Have a Chiropractic Adjustment
Some people find great relief from undergoing chiropractic adjustment of the neck and jaws. By properly aligning these joints, the adjustment can relieve pressure on muscles and nerves. You may need to interview several chiropractors to find one who has experience treating those with TMJ disorders and chronic jaw pain.
Can I Prevent Jaw Pain?
Preventing a problem is always better than treating a problem after it starts. You can prevent jaw pain in most cases. Here are some important ways you can stop jaw pain before it starts.
See Your Dentist Regularly
Because tooth infections are rare when you receive consistent dental care, you should commit to seeing a dentist regularly. When you have professional teeth cleanings and exams on a consistent basis, your dentist will catch any potential problems before they reach the stage of infecting the jawbone.
To stop dangerous tooth infections, early detection is key.
Take Care of Your Teeth at Home
You can also join the fight against tooth infections by performing good oral hygiene every day. When you consistently remove dental plaque, you lower your risk for cavities and gum disease. Just by forming good habits, you can prevent a tooth infection that leads to jaw pain and worse.
It is never too late to develop good habits for a healthy mouth.

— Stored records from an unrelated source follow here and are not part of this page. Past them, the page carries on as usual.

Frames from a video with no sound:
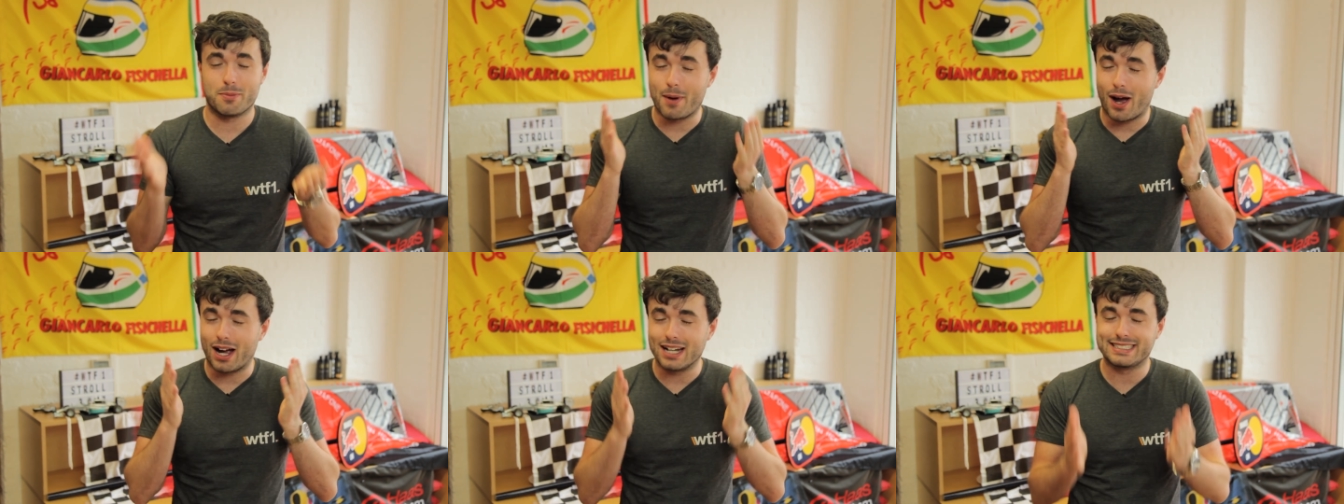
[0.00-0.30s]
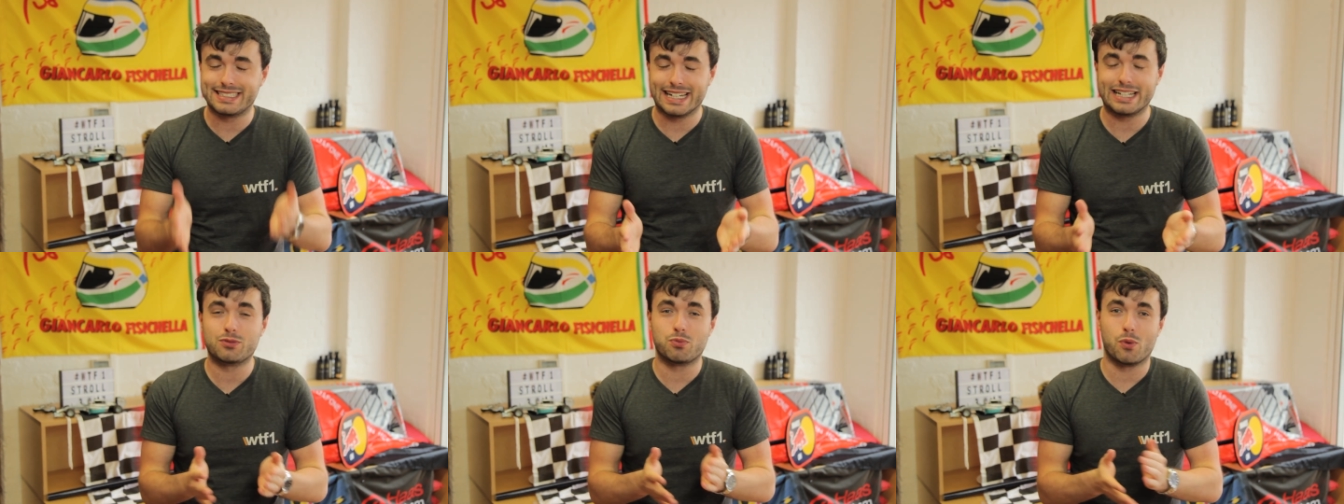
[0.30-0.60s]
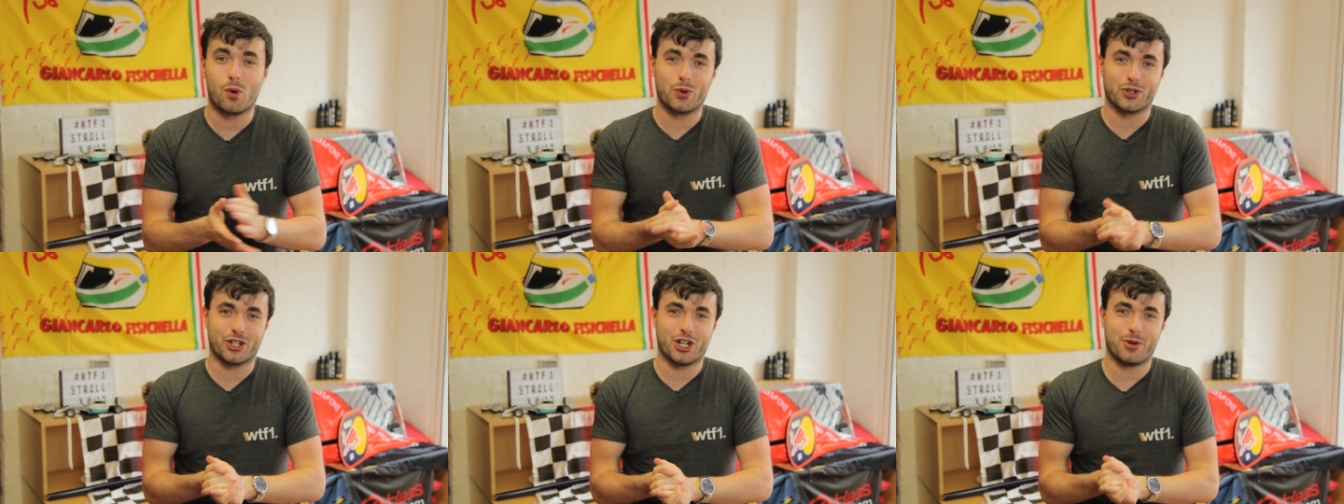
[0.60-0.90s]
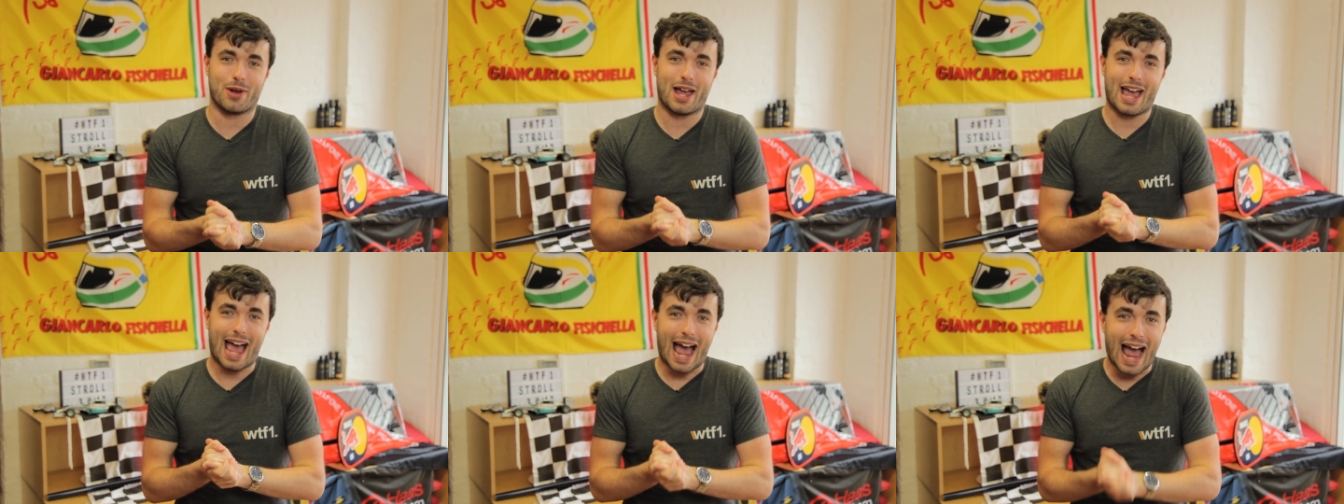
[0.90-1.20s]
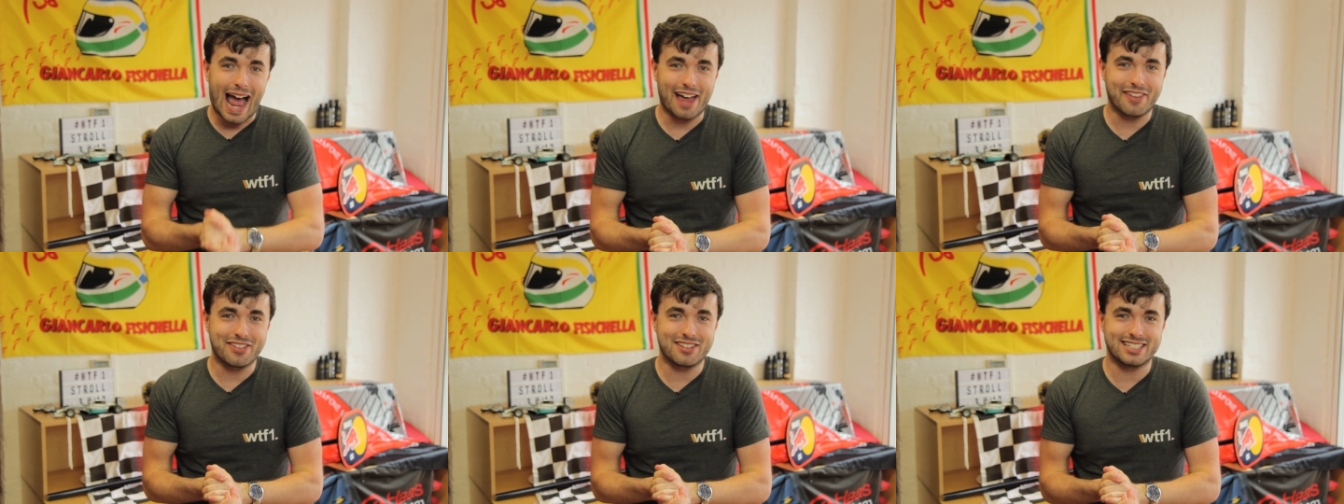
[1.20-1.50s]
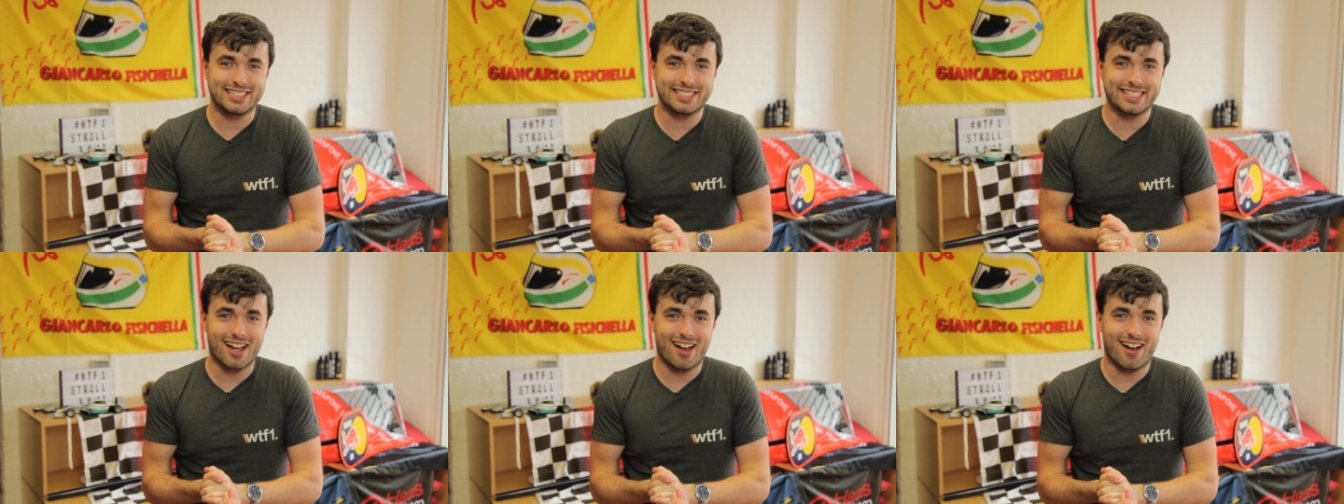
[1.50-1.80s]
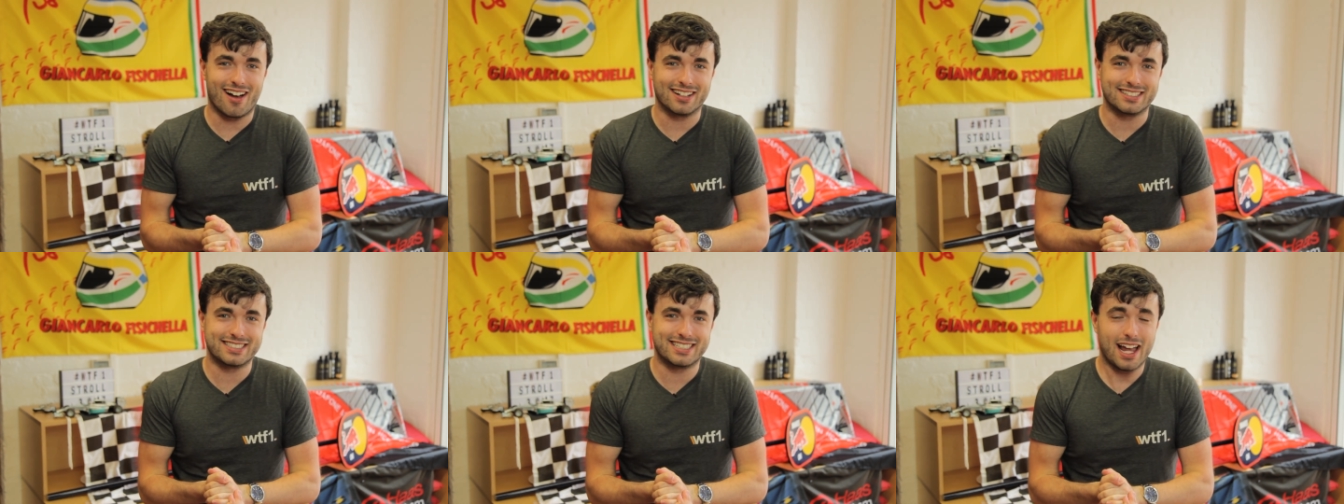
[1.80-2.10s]
but I did warn you at the
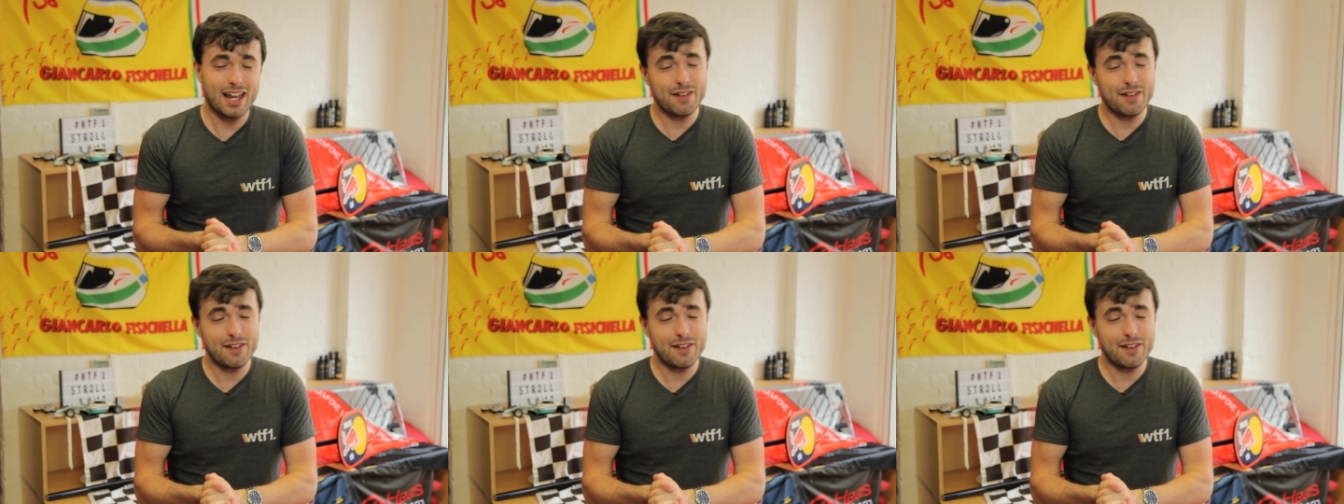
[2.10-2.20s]
start.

Wear a Nightguard Preventively
Many people wait until they have painful symptoms of bruxism before they will wear a nightguard. You can prevent those painful symptoms by wearing a mouthguard consistently before you have pain.
If you are clenching and/or grinding your teeth, there will be visible evidence inside your mouth that your dentist can see. Your dentist will note these signs and recommend a mouthguard to protect you against the damaging effects of bruxism.
Wear an Athletic Mouthguard to Prevent Trauma to the Jaws
In order to prevent a common cause of TMJ disorder and chronic pain, athletes should always wear an athletic mouthguard during contact sports. Injuries to the face, mouth, and jaws can lead to degenerative changes in the jaw joints.
Wearing an athletic mouthguard lessens the impact of the force received by the joints. It cushions the upper and lower jaws, covers and protects the teeth, and prevents lacerations of the lips, cheeks and tongue.
What is the Most Important Thing to Know about Jaw Pain?
You may be able to manage some jaw pain by taking preventive measures. For jaw pain that does not respond to your home management attempts, you should see a professional. Due to the variety of causes and the potential seriousness of several, it is important to see your dentist or doctor when you experience severe jaw pain.